Restate the whole of the data verbatim, omitting nothing.

§ DATA UNDER STUDY:

####

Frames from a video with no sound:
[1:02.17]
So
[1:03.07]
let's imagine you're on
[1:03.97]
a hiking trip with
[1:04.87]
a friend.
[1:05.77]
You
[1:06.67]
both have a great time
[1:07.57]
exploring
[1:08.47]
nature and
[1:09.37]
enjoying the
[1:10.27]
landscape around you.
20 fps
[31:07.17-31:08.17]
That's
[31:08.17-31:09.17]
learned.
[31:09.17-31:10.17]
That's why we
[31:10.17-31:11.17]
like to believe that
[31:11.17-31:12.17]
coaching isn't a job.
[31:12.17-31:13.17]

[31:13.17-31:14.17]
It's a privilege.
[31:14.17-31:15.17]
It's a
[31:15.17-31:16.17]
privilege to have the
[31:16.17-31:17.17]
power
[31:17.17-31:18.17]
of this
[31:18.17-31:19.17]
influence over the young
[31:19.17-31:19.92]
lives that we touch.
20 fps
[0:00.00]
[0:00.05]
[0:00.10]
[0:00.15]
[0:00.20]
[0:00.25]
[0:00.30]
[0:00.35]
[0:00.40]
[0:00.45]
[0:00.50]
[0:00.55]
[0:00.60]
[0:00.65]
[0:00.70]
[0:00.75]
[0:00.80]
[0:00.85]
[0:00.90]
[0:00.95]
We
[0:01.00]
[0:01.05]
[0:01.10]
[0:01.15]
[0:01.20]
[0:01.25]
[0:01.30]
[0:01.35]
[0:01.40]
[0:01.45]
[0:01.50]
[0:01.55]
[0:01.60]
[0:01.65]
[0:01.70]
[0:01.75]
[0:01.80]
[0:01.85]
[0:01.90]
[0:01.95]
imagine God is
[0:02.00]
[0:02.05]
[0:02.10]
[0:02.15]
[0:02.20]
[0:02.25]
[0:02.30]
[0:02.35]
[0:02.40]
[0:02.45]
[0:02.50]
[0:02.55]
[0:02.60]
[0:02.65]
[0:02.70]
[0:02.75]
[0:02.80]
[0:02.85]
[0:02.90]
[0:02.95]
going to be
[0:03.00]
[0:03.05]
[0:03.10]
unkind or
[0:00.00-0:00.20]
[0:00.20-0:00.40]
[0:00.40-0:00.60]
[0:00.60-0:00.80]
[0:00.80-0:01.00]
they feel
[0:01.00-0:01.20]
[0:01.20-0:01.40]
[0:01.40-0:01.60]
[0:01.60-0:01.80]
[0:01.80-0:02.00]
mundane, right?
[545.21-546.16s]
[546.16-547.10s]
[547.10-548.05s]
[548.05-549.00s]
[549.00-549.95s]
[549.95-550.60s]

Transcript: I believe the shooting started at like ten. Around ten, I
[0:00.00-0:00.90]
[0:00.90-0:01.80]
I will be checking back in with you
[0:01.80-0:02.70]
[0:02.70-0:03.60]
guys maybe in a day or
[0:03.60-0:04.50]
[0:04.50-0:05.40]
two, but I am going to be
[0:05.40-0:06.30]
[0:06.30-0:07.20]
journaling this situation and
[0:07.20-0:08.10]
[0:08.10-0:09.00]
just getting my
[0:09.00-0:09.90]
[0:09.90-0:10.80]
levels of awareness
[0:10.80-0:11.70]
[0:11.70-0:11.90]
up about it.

####

§ REPLY:
Frames from a video with no sound:
[1:02.17]
So
[1:03.07]
let's imagine you're on
[1:03.97]
a hiking trip with
[1:04.87]
a friend.
[1:05.77]
You
[1:06.67]
both have a great time
[1:07.57]
exploring
[1:08.47]
nature and
[1:09.37]
enjoying the
[1:10.27]
landscape around you.
20 fps
[31:07.17-31:08.17]
That's
[31:08.17-31:09.17]
learned.
[31:09.17-31:10.17]
That's why we
[31:10.17-31:11.17]
like to believe that
[31:11.17-31:12.17]
coaching isn't a job.
[31:12.17-31:13.17]

[31:13.17-31:14.17]
It's a privilege.
[31:14.17-31:15.17]
It's a
[31:15.17-31:16.17]
privilege to have the
[31:16.17-31:17.17]
power
[31:17.17-31:18.17]
of this
[31:18.17-31:19.17]
influence over the young
[31:19.17-31:19.92]
lives that we touch.
20 fps
[0:00.00]
[0:00.05]
[0:00.10]
[0:00.15]
[0:00.20]
[0:00.25]
[0:00.30]
[0:00.35]
[0:00.40]
[0:00.45]
[0:00.50]
[0:00.55]
[0:00.60]
[0:00.65]
[0:00.70]
[0:00.75]
[0:00.80]
[0:00.85]
[0:00.90]
[0:00.95]
We
[0:01.00]
[0:01.05]
[0:01.10]
[0:01.15]
[0:01.20]
[0:01.25]
[0:01.30]
[0:01.35]
[0:01.40]
[0:01.45]
[0:01.50]
[0:01.55]
[0:01.60]
[0:01.65]
[0:01.70]
[0:01.75]
[0:01.80]
[0:01.85]
[0:01.90]
[0:01.95]
imagine God is
[0:02.00]
[0:02.05]
[0:02.10]
[0:02.15]
[0:02.20]
[0:02.25]
[0:02.30]
[0:02.35]
[0:02.40]
[0:02.45]
[0:02.50]
[0:02.55]
[0:02.60]
[0:02.65]
[0:02.70]
[0:02.75]
[0:02.80]
[0:02.85]
[0:02.90]
[0:02.95]
going to be
[0:03.00]
[0:03.05]
[0:03.10]
unkind or
[0:00.00-0:00.20]
[0:00.20-0:00.40]
[0:00.40-0:00.60]
[0:00.60-0:00.80]
[0:00.80-0:01.00]
they feel
[0:01.00-0:01.20]
[0:01.20-0:01.40]
[0:01.40-0:01.60]
[0:01.60-0:01.80]
[0:01.80-0:02.00]
mundane, right?
[545.21-546.16s]
[546.16-547.10s]
[547.10-548.05s]
[548.05-549.00s]
[549.00-549.95s]
[549.95-550.60s]

Transcript: I believe the shooting started at like ten. Around ten, I
[0:00.00-0:00.90]
[0:00.90-0:01.80]
I will be checking back in with you
[0:01.80-0:02.70]
[0:02.70-0:03.60]
guys maybe in a day or
[0:03.60-0:04.50]
[0:04.50-0:05.40]
two, but I am going to be
[0:05.40-0:06.30]
[0:06.30-0:07.20]
journaling this situation and
[0:07.20-0:08.10]
[0:08.10-0:09.00]
just getting my
[0:09.00-0:09.90]
[0:09.90-0:10.80]
levels of awareness
[0:10.80-0:11.70]
[0:11.70-0:11.90]
up about it.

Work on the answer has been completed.